- _WHAT NEEDS TO BE DONE_
In the listing that follows, the range to quote begins at the line that has "Frames from a" and ends after the line that has "[0:03.36-0:03.84]"; quote it verbatim and add nothing.

- _DATA FOR REVIEW_

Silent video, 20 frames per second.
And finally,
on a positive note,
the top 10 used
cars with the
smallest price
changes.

---

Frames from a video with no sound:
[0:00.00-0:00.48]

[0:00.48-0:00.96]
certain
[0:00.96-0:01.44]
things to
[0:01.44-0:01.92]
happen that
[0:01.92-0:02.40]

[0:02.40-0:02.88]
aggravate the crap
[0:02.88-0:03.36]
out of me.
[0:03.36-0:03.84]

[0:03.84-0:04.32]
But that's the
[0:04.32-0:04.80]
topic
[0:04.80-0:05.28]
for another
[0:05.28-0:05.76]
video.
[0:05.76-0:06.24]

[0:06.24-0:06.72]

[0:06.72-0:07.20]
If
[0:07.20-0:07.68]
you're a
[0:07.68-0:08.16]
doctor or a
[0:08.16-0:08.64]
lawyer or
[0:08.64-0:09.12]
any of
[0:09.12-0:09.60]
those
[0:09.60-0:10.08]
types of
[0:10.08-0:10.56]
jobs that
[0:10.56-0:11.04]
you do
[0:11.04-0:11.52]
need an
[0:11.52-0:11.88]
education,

- _ANSWER_
Frames from a video with no sound:
[0:00.00-0:00.48]

[0:00.48-0:00.96]
certain
[0:00.96-0:01.44]
things to
[0:01.44-0:01.92]
happen that
[0:01.92-0:02.40]

[0:02.40-0:02.88]
aggravate the crap
[0:02.88-0:03.36]
out of me.
[0:03.36-0:03.84]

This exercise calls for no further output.